Мендельсоном Шуман восторгался, в Шопене чувствовал родственную душу. Он ценил его стремление к новому, отвагу, нерушимую приверженность своим художественным принципам. Шопен, как и Шуман в то время, был поэтом рояля и по преимуществу лириком. Мир его музыкальных форм (фантастический характер его сонат и миниатюрные формы всех его творений) был, как побег от того же корня, близок шумановскому. В Шопене Шуман видел брата по духу. Но наибольшее впечатление произвел на него национальный характер музыки Шопена и полное слияние в нем художника и человека, музыканта, патриота и революционера.

«…Когда в 1830 году на Западе зазвучал могучий голос народа, Шопен обладал глубоким знанием своего искусства, сознавал свою силу и был полон отваги. Сотни юношей ждали этого момента, и Шопен был среди первых на вершине вала, за которым в дреме покоилась трусливая реставрация и карликовое филистерство. На филистеров справа и слева сыпались удары, они в гневе проснулись и закричали: „Поглядите на дерзких!“ Другие же, находясь в тылу у нападающих, восхищались: „Великолепное мужество!“

К этому, а также к благоприятной встрече времени и обстоятельств, судьба добавила еще кое-что, что делает Шопена еще более заметным и интересным.
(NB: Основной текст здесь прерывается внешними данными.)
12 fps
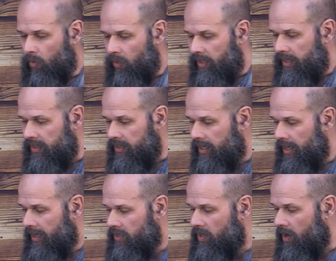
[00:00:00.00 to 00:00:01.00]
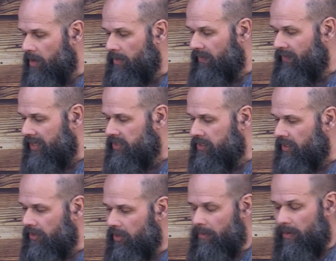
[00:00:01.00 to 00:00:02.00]
we're going to kind of talk about that just a
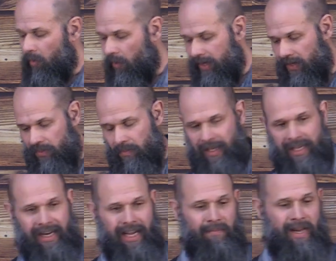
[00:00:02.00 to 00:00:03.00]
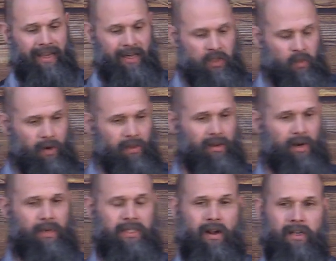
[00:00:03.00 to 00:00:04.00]
little bit more here at the beginning. I'm not going to dwell on
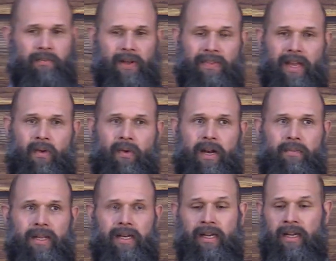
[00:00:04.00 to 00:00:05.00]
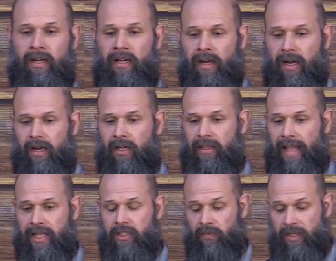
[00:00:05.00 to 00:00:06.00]
it. We talked about that quite a bit
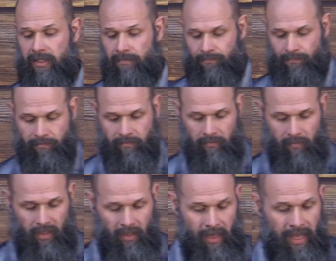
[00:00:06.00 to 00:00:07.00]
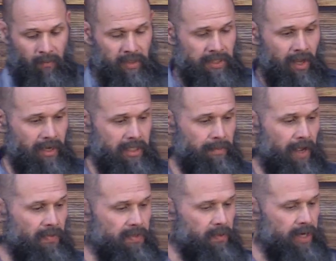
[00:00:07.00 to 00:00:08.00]
last week. And we talked
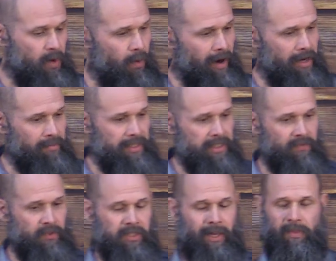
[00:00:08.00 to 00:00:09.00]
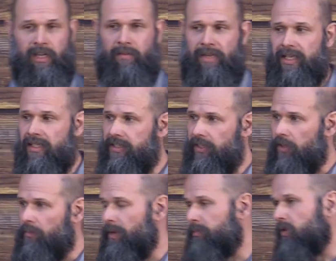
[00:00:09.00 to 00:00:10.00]
about the requirements for something to be
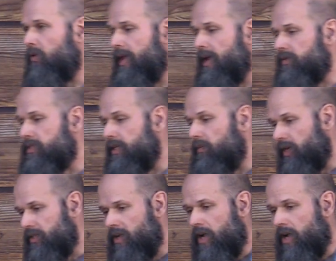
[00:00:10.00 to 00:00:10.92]
considered biblical counseling. We're going to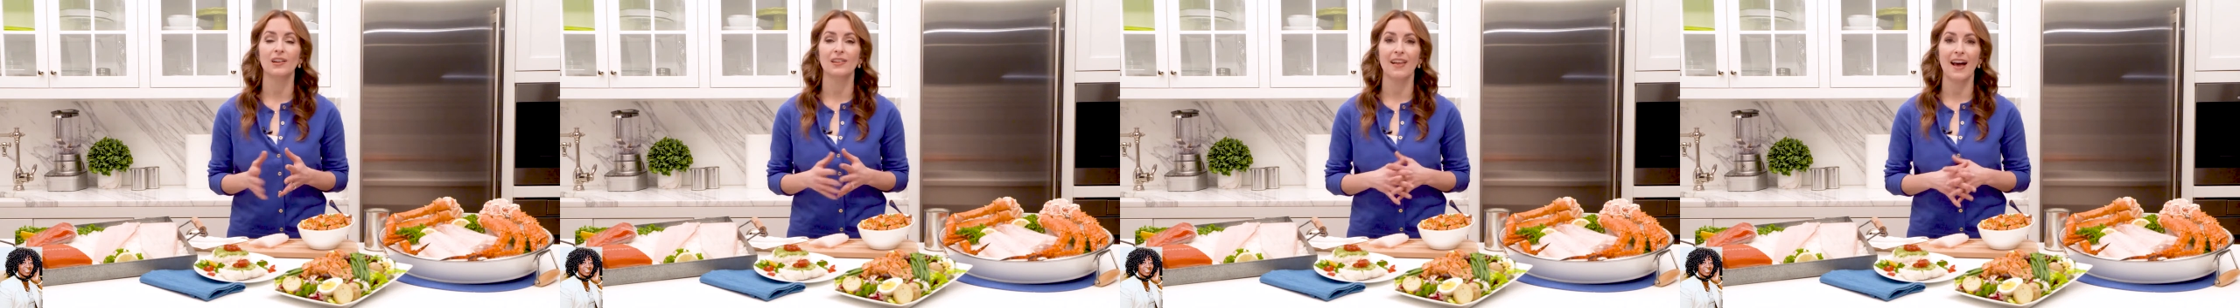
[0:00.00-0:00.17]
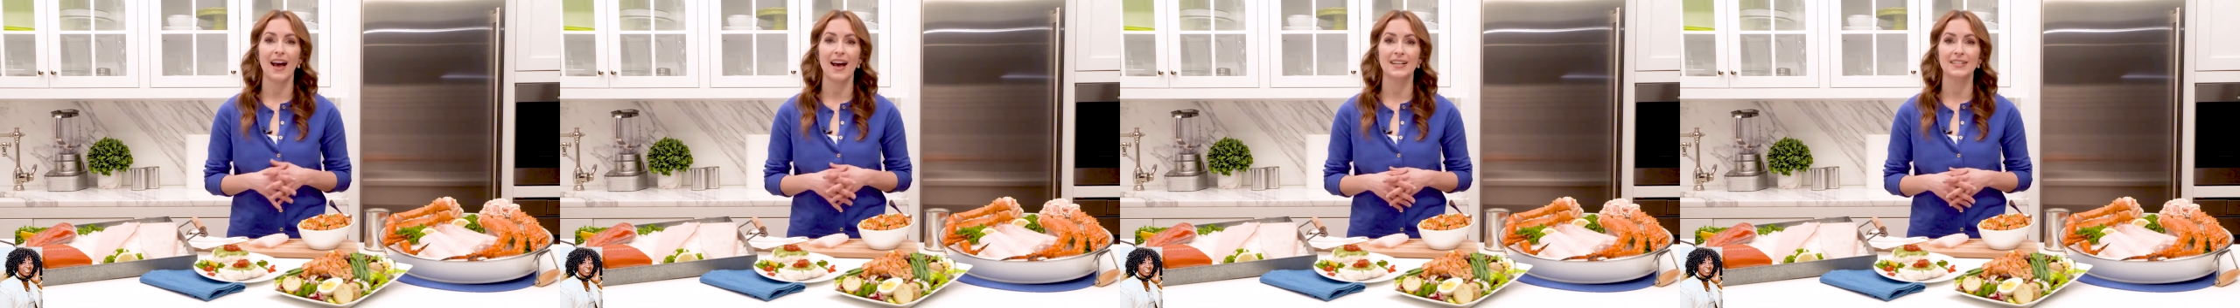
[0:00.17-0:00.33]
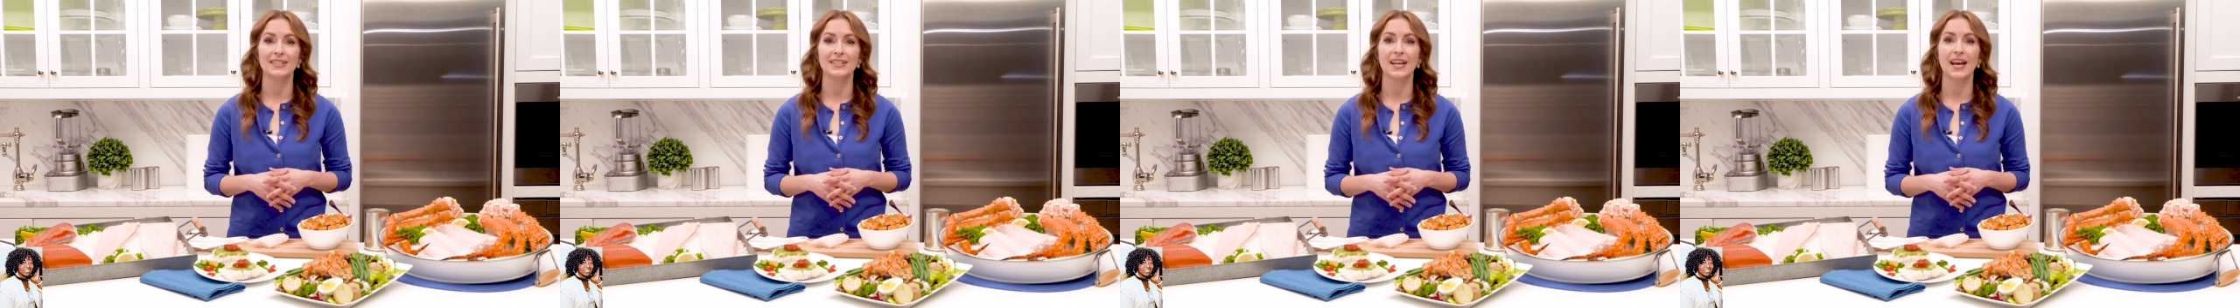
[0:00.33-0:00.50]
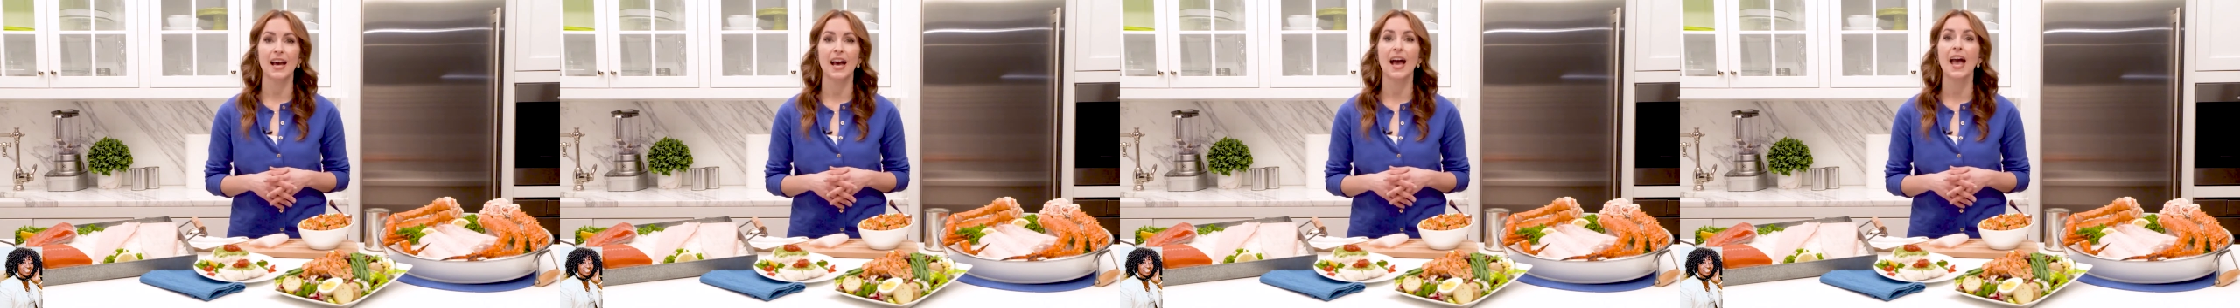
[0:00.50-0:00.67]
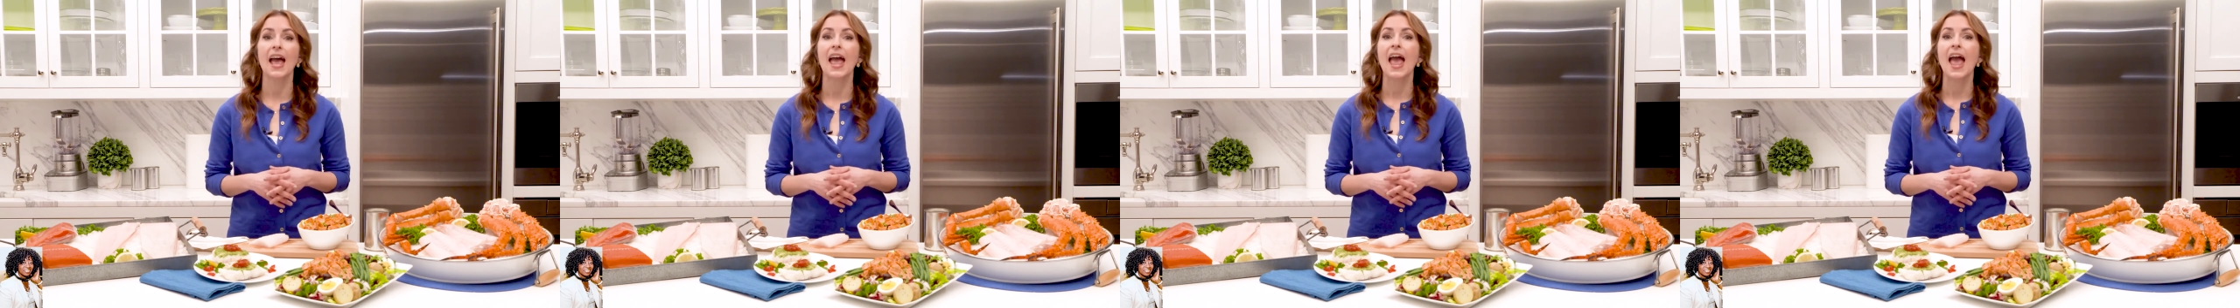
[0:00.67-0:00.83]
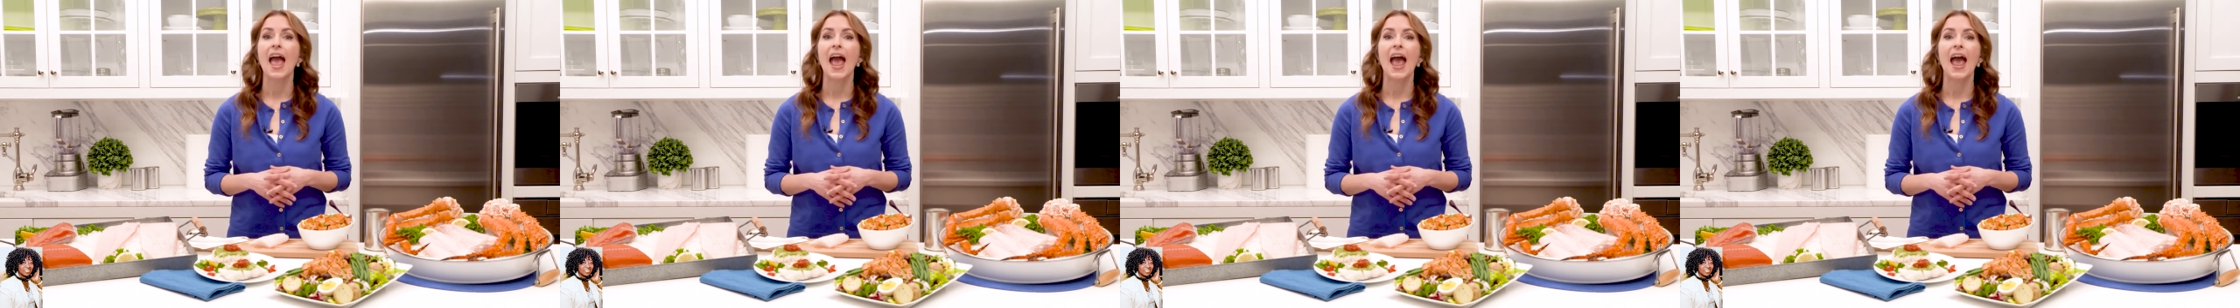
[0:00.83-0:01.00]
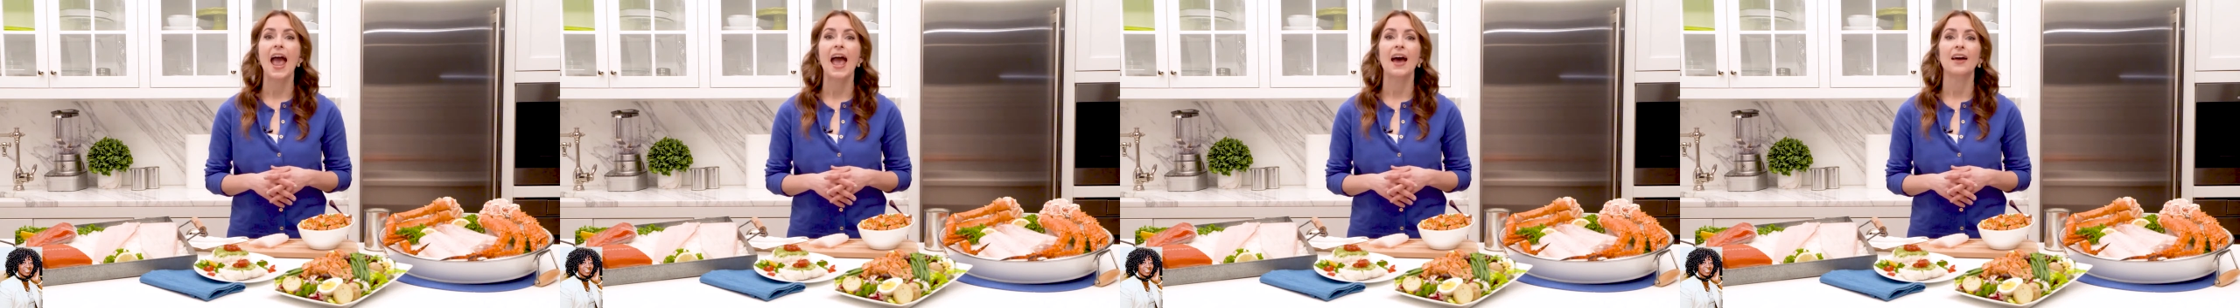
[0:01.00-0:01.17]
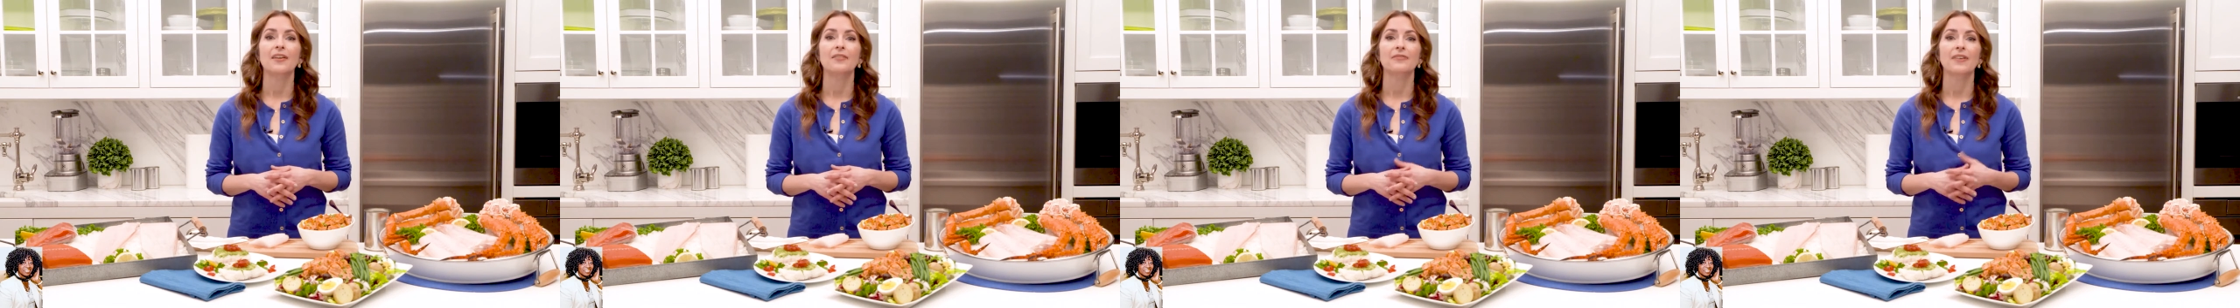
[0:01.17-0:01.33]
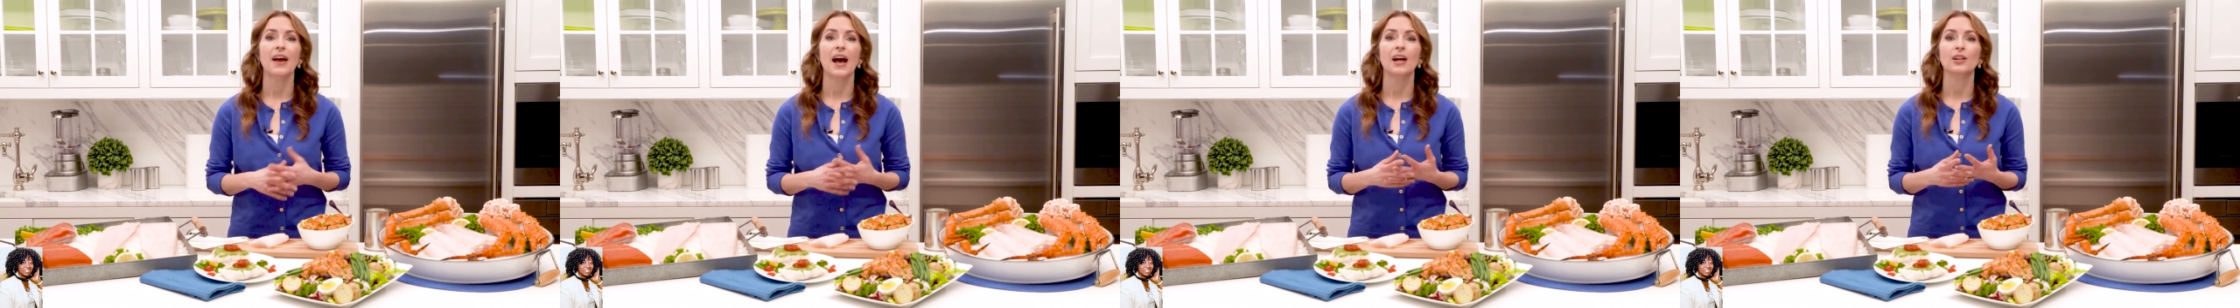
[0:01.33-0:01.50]
Alaska
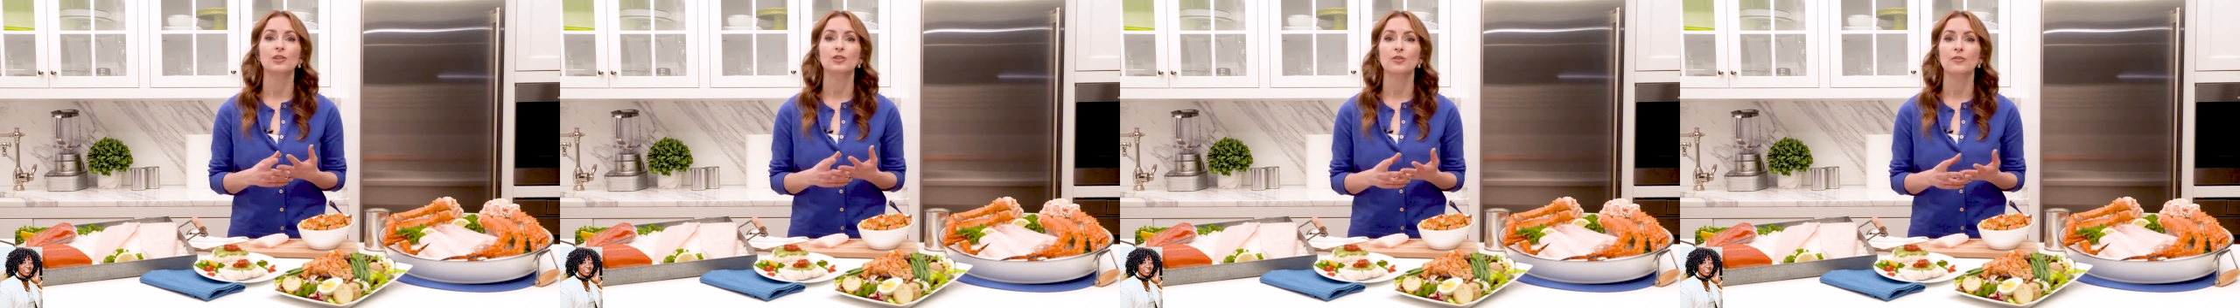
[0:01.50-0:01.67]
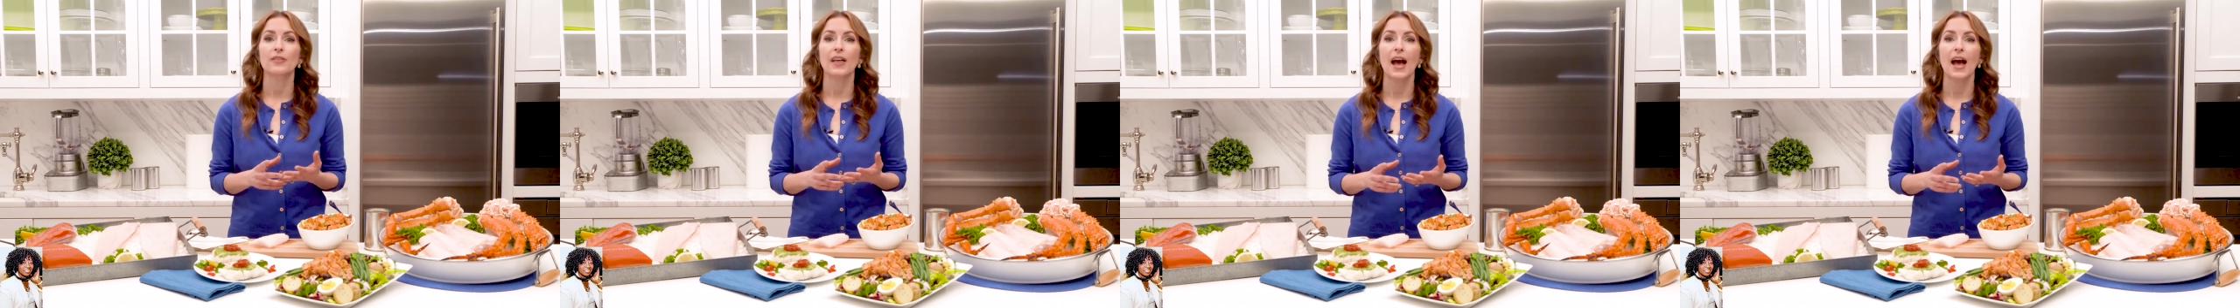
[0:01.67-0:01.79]
and Valder.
Она дала ему ярко выраженную национальность, а именно – сделала его поляком. И сейчас, когда эта нация носит черные (траурные) одежды, этот задумчивый художник трогает нас еще сильнее. Благо, что нейтральная Германия с первого взгляда показалась ему не слишком приемлемой, и гений сразу же увлек его в одну из мировых столиц, где он мог свободно сочинять и возмущаться. И если б грозный самодержавный монарх там, на севере, знал, что за опасный враг таится в произведениях Шопена, в простом напеве его мазурок, он запретил бы музыку. Произведения Шопена – это пушки, спрятанные под цветами … » («Собрание сочинений»).